Elsevier

Applied Soft Computing

Volume 54, May 2017, Pages 150-163
Applied Soft Computing

A new class of MODWT-SVM-DE hybrid model emphasizing on simplification structure in data pre-processing: A case study of annual electricity consumptions

https://doi.org/10.1016/j.asoc.2017.01.022Get rights and content

Highlights

  • The proposed model is developed to forecast thirty-two electricity consumption datasets.

  • Both data pre-processing and optimal parameter selection techniques are used.

  • Simplification structure in data pre-processing is proposed in the proposed model.

  • The proposed model significantly enhances the most accuracy and the nearly highest precision.
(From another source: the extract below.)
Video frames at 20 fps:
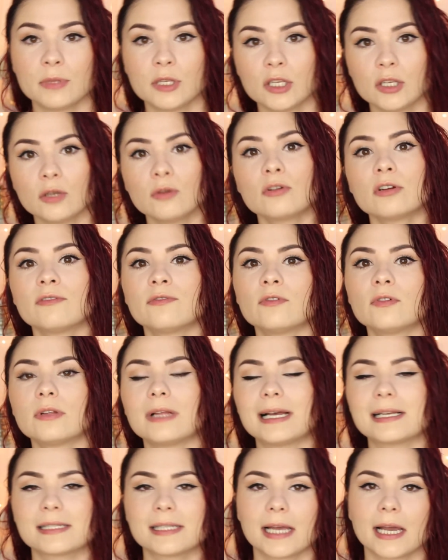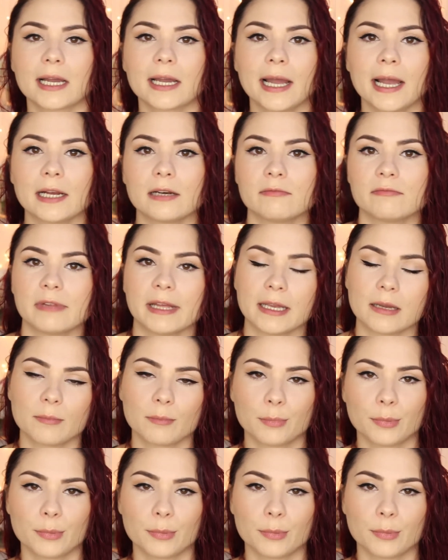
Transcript: beautiful as that kind of like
  • The proposed model can be a promising model to forecast electricity consumptions.

Abstract

In recent years, electricity crisis still becomes noticeable in some countries due to a widening gap between demand and supply. Consequently, the future demand plays a significant role in efficient management and utilization of electricity. Pertaining to efficient supply handling to increase the power system reliability, an electricity demand forecasting is one of the most crucial tools. The forecasting technique is used by decision makers all over the world to predict the future demand as key information for a proper policy. In this research, the hybrid model consists of maximal overlap discrete wavelet transform (MODWT), support vector machine (SVM), and differential evolution (DE) optimization emphasizing on simplifying the complex structure in data pre-processing is proposed to forecast the thirty-two annual electricity consumptions and is compared with traditional forecasting models, hybrid model of MODWT and SVM, and combined model of SVM and DE optimization based on mean absolute error (MAE), mean absolute percentage error (MAPE) and symmetric mean absolute percentage error (sMAPE) measures as well as Friedman test and post hoc test. The empirical results indicate that the proposed model outperforms other forecasting models and provides more accurate forecasts than other candidate models at 0.05 significance levels and the nearly highest precision. Consequently, the proposed model is able to reduce the limitations of individual models regarding annual electricity consumptions and can be used as a promising tool in order to forecast annual electricity consumptions as well.

Introduction

According to economic and population growth in recent years, numerous demands on energy are generated to drive economic growth and development of any country. In contrast, the energy resources are not only scanty and depleted resources but also have been exploited exponentially in the past decades. Subsequently, an energy crisis becomes noticeable in some countries (i.e., Pakistan) due to a widening gap between demand and supply. One of several energy types is electrical energy that is a highly versatile form of energy and is exploited almost every sector of an economy as well. Consequently, the electricity crisis is an important issue of energy regarding economic growth of any country unless the electric resource management is efficiency desirable. Like Pakistan where [15] encounters the miserable failure of Pakistan’s energy policy that has left the country with acute electricity crisis and causing its economic underperformance. In addition, the power shortage has become a major political issue and reflects the hardships for individuals and businesses. Besides, another country also encounters the electricity crisis i.e., Iraq [21]. Dealing with efficient supply handling to increase the power system reliability, an accuracy of future electrical demand is needed to realize in order to manage efficiently electric resources [14]. Consequently, the net consumption of electrical energy has to be estimated by using the most proper tools. One of the most crucial tools is an electricity load forecasting, which is used by decision makers all over the world to predict the future demand as key information for a proper policy. Even though there are arguments (i.e., [34], [43]) in against and in favor of using forecasts for the policy analysis, many researchers [15] support their arguing that the forecasting provides guidelines for policy makers to take steps for the future based on past experience. In other words, the meaningful information of electricity load forecast is able to support effective utilization of electricity resources as well as efficient management of electricity resources.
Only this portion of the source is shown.